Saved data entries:
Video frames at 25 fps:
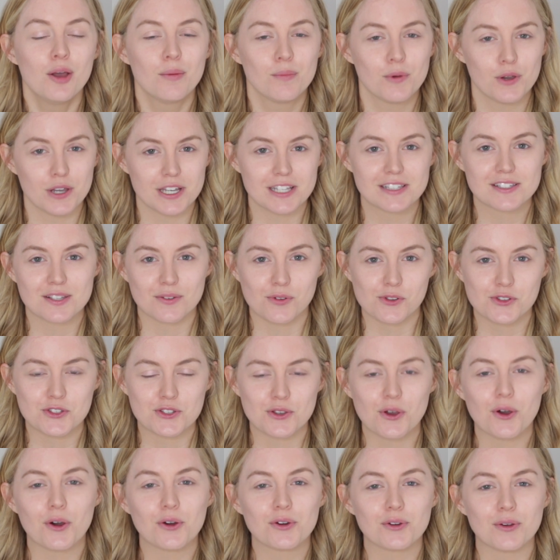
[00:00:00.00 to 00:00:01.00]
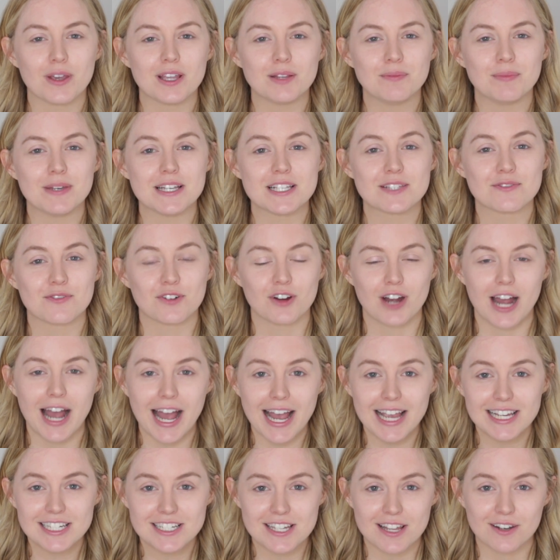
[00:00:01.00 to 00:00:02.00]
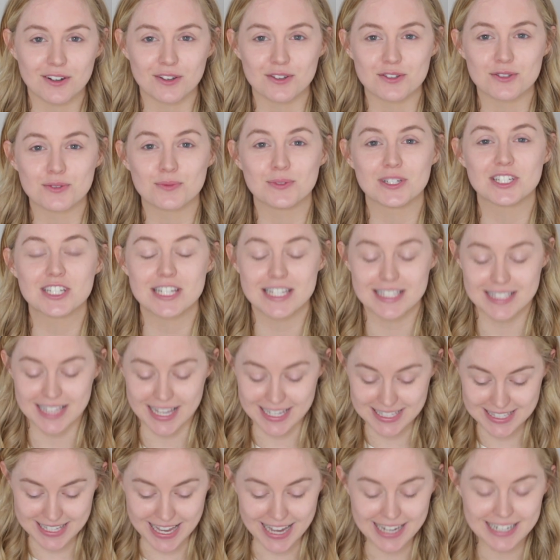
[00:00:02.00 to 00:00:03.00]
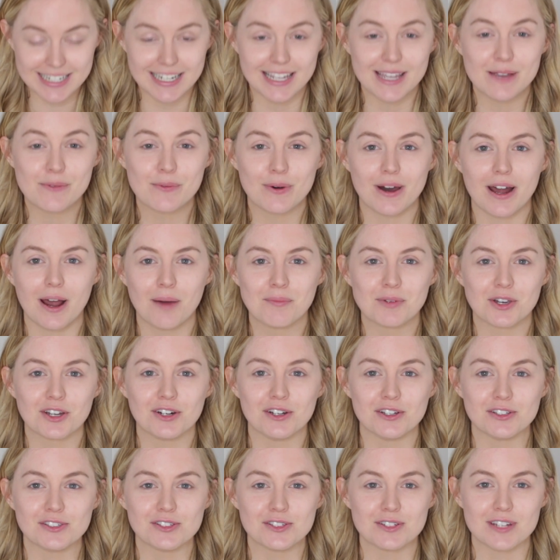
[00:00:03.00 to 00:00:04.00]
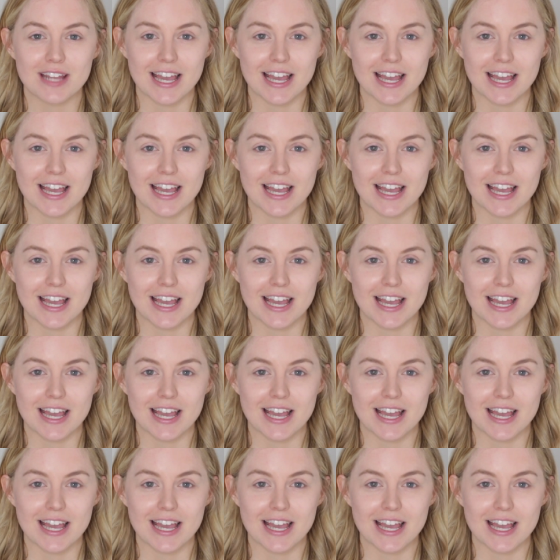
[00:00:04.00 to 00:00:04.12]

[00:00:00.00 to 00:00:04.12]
but it's also a great base for eyeshadows, which is exactly what I'm gonna do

Your objective: With the pictures excluded, the records are to be reproduced exactly.

Solution:
Video frames at 25 fps:
[00:00:00.00 to 00:00:01.00]
[00:00:01.00 to 00:00:02.00]
[00:00:02.00 to 00:00:03.00]
[00:00:03.00 to 00:00:04.00]
[00:00:04.00 to 00:00:04.12]

[00:00:00.00 to 00:00:04.12]
but it's also a great base for eyeshadows, which is exactly what I'm gonna do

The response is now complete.